(Task to carry out) The pictures stay out; everything else in the entries below must be returned exactly.

(Information)
[Start of section]
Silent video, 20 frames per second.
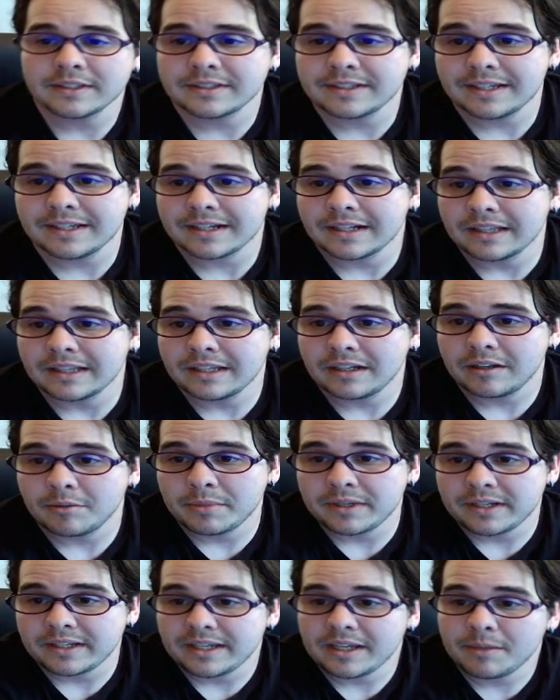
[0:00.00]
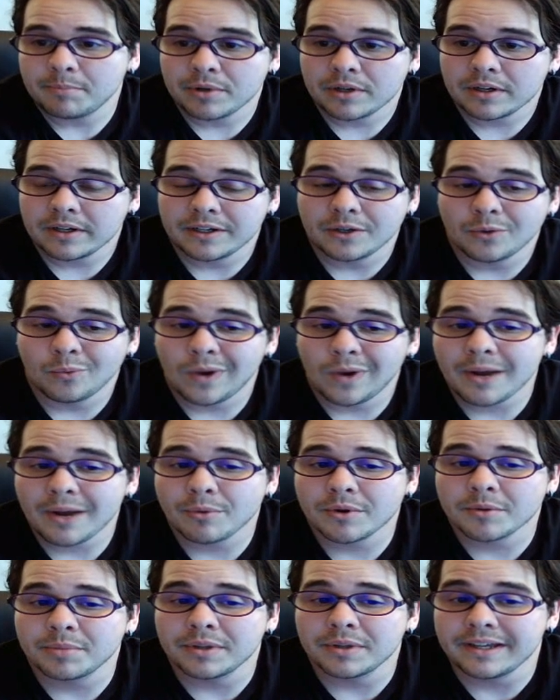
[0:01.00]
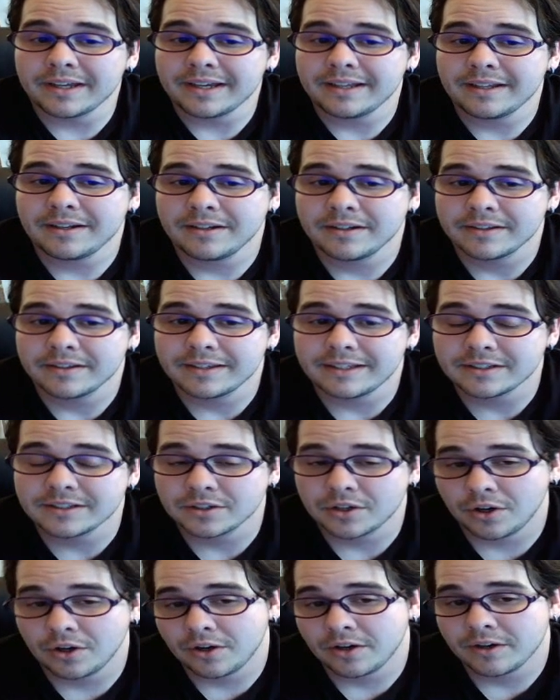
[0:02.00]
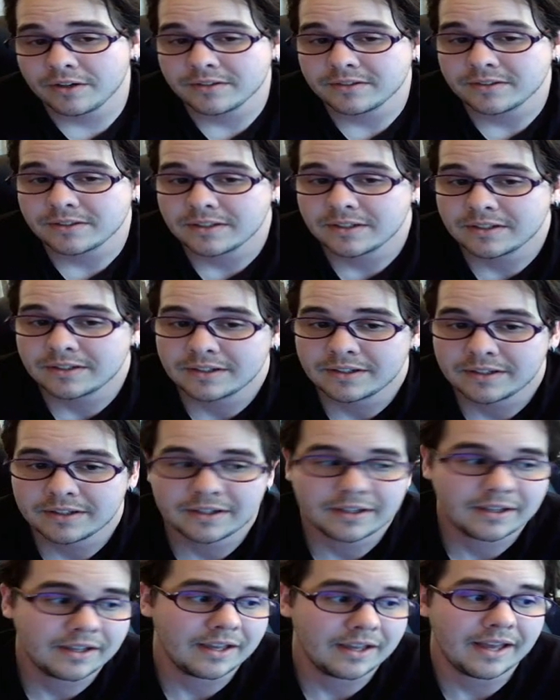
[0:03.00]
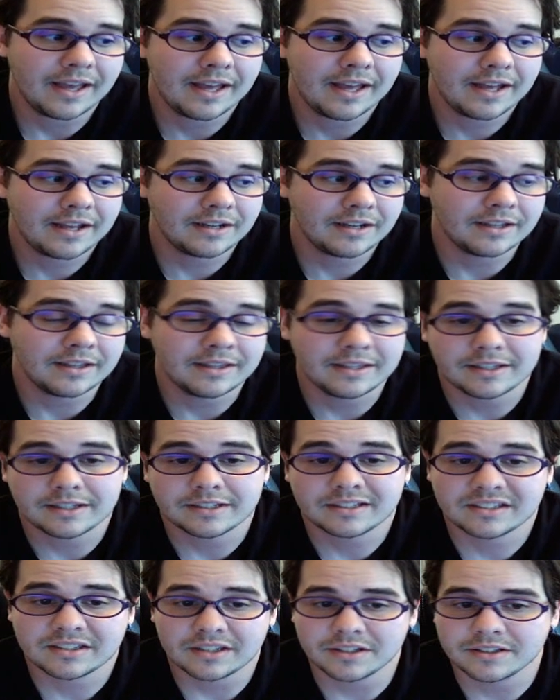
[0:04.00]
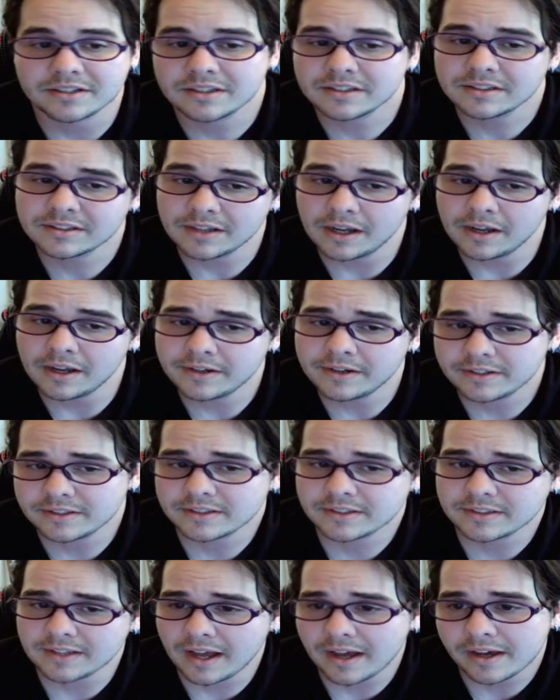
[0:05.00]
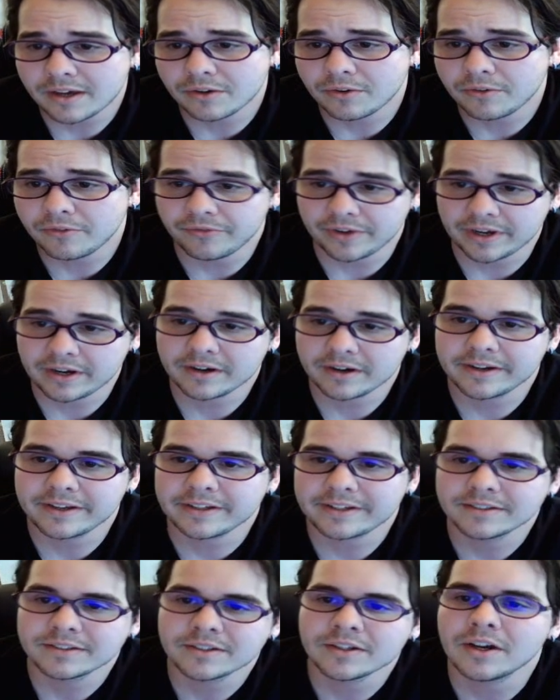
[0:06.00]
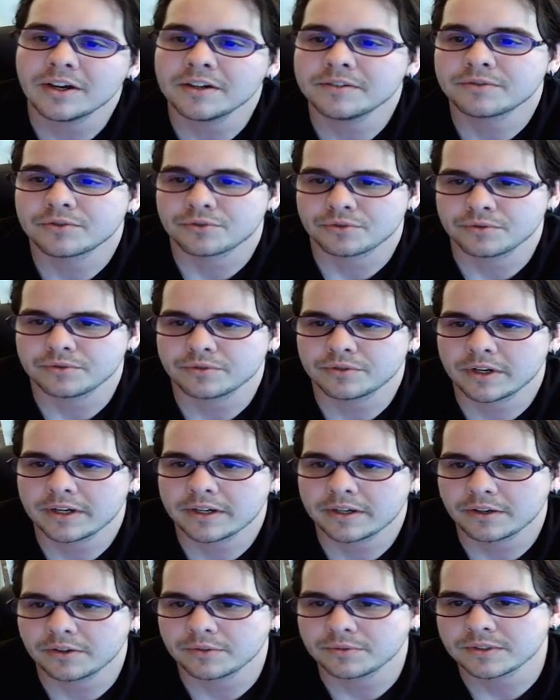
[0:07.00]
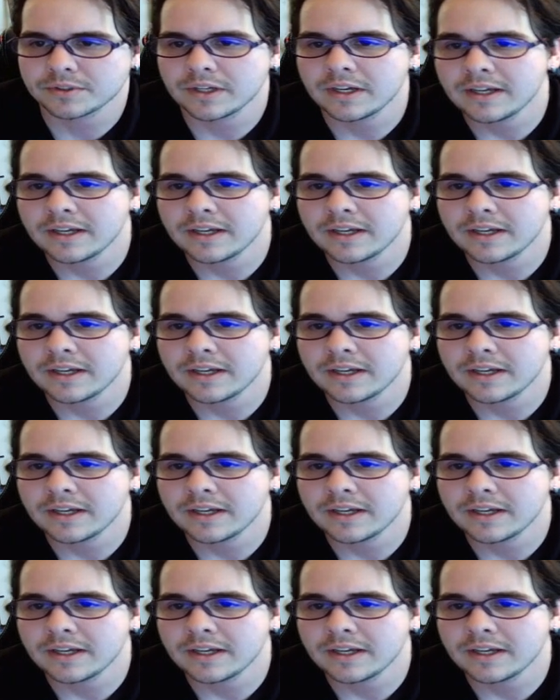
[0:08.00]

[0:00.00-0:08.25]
dig a little bit deeper into why we're playing these cards and this stun style variant of True Dracos.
[End of section]
(Expected answer)
Silent video, 20 frames per second.
[0:00.00]
[0:01.00]
[0:02.00]
[0:03.00]
[0:04.00]
[0:05.00]
[0:06.00]
[0:07.00]
[0:08.00]

[0:00.00-0:08.25]
dig a little bit deeper into why we're playing these cards and this stun style variant of True Dracos.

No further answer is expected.